El cumplimiento de la normativa de las zonas de ambiente controlado se basa en un buen diseño y funcionamiento del Sistema de Tratamiento de aire, por lo que éste es uno de los factores críticos a la hora de diseñar, construir y validar una instalación de este tipo.

Temperatura, humedad, presión, velocidad, distribución, limpieza y calidad de aire son los parámetros que deben ser adecuadamente controlados y registrados para conseguir y mantener las condiciones especificadas.

Las zonas de ambiente controlado pueden tener usos diversos y requerimientos muy especiales: Zonas limpias, zonas estériles, zonas de contención y alta contención, zonas de seguridad biológica, zonas antideflagrantes( ATEX)…
En cada caso es necesario considerar las especificaciones y características propias de cada zona con las condiciones de utilización y explotación por el usuario final.

El diseño de los sistemas de tratamiento de aire debe ser personalizado y adaptado a las condiciones específicas de cada proyecto.

El sistema no solo debe seguir y cumplir la normativa general especificada para cada uso, también debe adaptarse a las condiciones particulares de cada usuario, así como a sus características de operación y producción, las expectativas de crecimiento y las tendencias futuras de las normativas aplicables.

También debe tenerse en cuenta la vida útil esperada de la instalación que tiene que ser diseñada no solo con criterios de durabilidad sino también con criterios de modernización y mejora continua.

Por último, el consumo energético de la instalación de tratamiento de aire es otro de los factores relevantes a considerar ya que constituye uno de los principales componentes en el gasto energético total de la planta; por tanto un diseño moderno debe incorporar criterios de ahorro energético, no solo mediante la selección de equipos y componentes más eficientes, sino a través de un concepto de diseño general basado en la eficiencia energética.

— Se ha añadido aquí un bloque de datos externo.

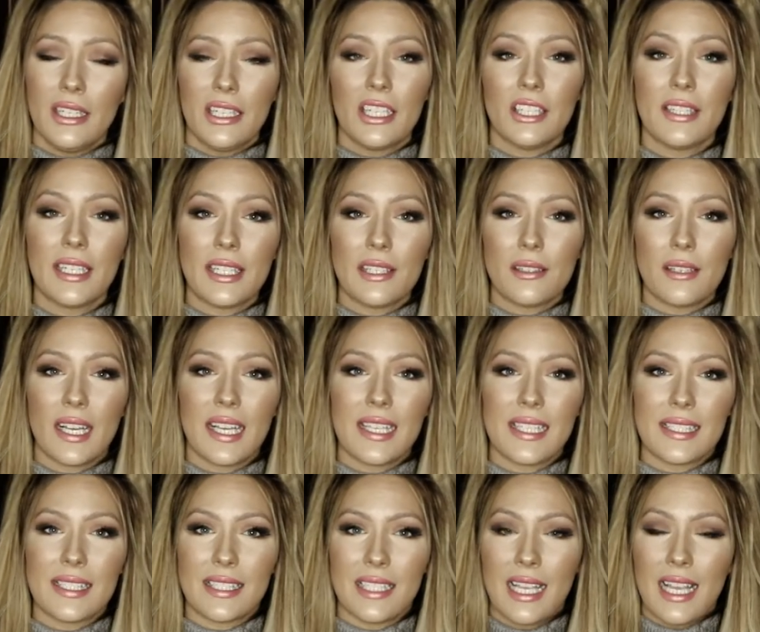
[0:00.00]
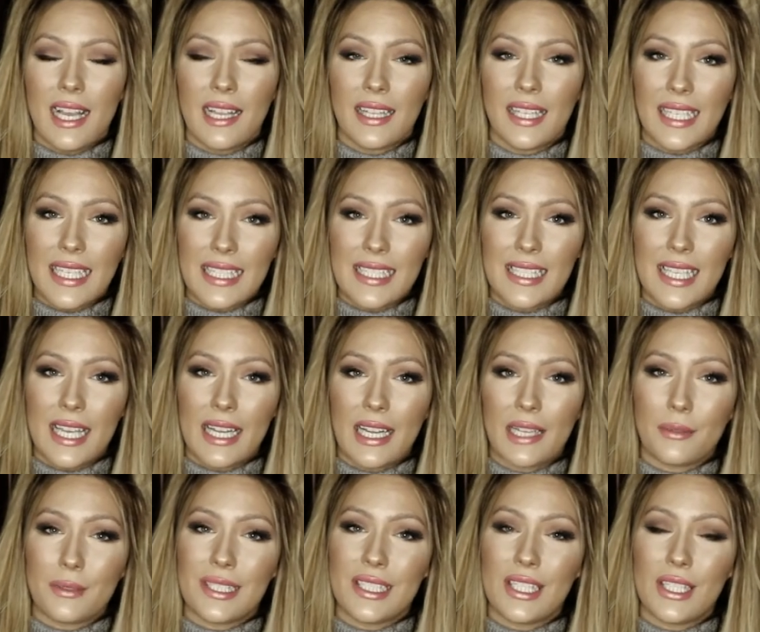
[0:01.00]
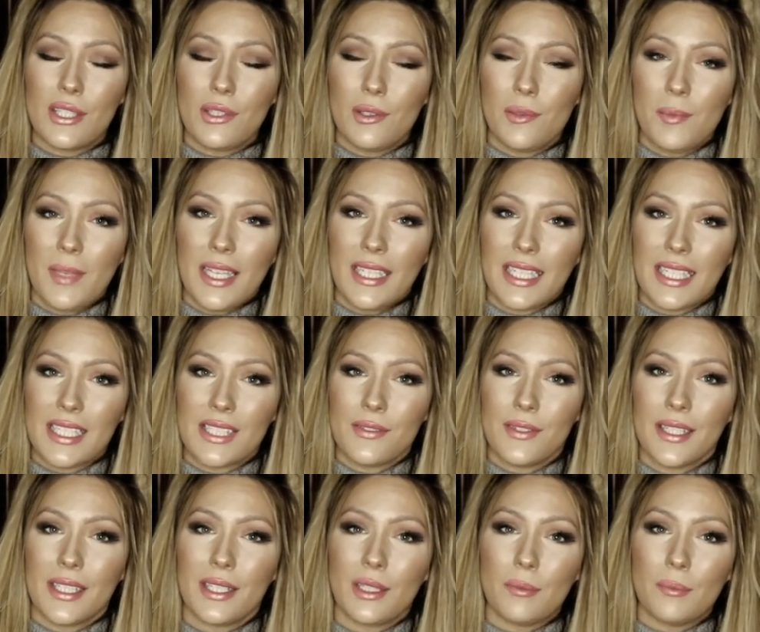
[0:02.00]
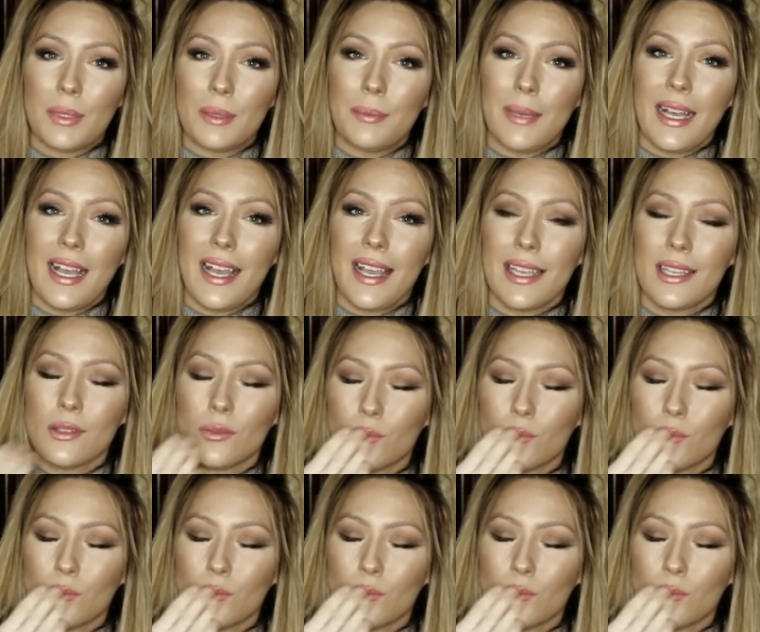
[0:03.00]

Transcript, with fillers: All right you guys, like I said, I will see you in my next video. Bye bye.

El departamento de ingeniería de climatización de INGELYT se ocupa de diseñar, calcular, ejecutar y controlar estos sistemas de tratamiento de aire.

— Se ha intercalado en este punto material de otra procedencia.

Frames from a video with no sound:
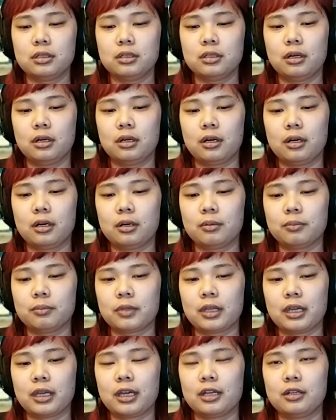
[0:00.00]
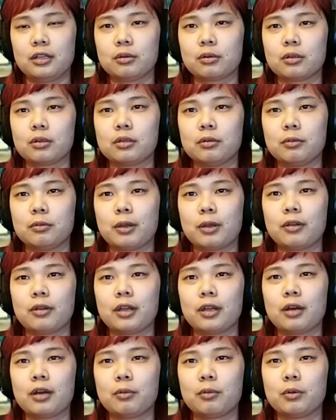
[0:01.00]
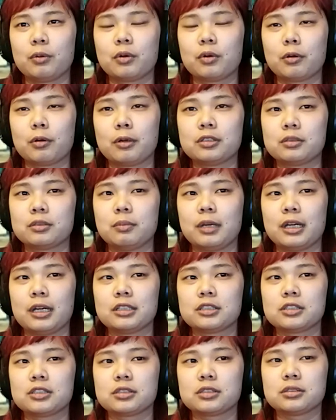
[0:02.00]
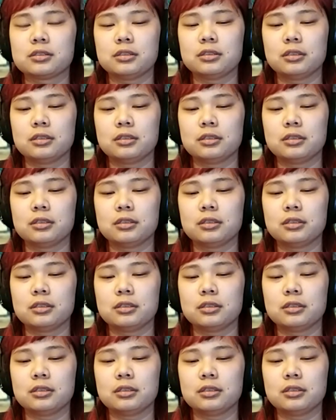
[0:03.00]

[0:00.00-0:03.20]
that had no clue whether or not we were going to match,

Básicamente este tipo de instalaciones consisten en tratar y filtrar el aire adecuadamente controlando además el resto de parámetros ambientales según los USR’s y su adaptación a la normativa específica de cada caso.
El control de las presiones diferenciales y una regulación estricta del escalado de las mismas, creando sobrepresiones o depresiones en las distintas salas, permite reducir y controlar la introducción, generación y retención de cualquier tipo de contaminación en las salas: microbiológica, por partículas de polvo, cruzada entre productos, o cualquier otra contaminación externa, incluida la que puedan producir los propios operarios.
Así mismo los sistemas de distribución y de extracción del aire están diseñados para conseguir un barrido máximo del ambiente, minimizando la producción, generación y retención de partículas en suspensión.

Nuestras instalaciones incluyen:

  • Climatizadores específicos de Sala Blanca.
  • Sistemas de producción de fluidos de climatización (agua fría, vapor, agua caliente).
  • Redes de distribución de aire.
  • Redes de distribución de fluidos.
  • Sistemas de humidificación y deshumidificación.
  • Filtración absoluta.
  • Sistemas de recuperación de energía.

Todo este equipamiento, habitualmente lleva asociado un sistema de control, mando y adquisición de datos que debe estar de acuerdo a los estándares internacionales CFR21 part 11 y GAMP5 y que permite gestionar y visualizar el estado de las variables que sean determinantes para la instalación Estos sistemas sirven para un control de todos los componentes del sistema, vigilancia y gestión de alarmas, gestión automática de los ciclos de funcionamiento, registro, procesado y visualización de todos los parámetros de funcionamiento, gestión de históricos para el análisis y optimización del funcionamiento de la instalación.

Las instalaciones de tratamiento de aire para Salas Blancas y zonas de ambiente controlado deben ser cualificadas y validadas periódicamente, por tanto el diseño de la instalación debe realizarse de forma que las operaciones de validación puedan ser realizadas de forma rápida y efectiva, tanto para asegurar una validación correcta y eficaz como para reducir el tiempo y los medios necesarios.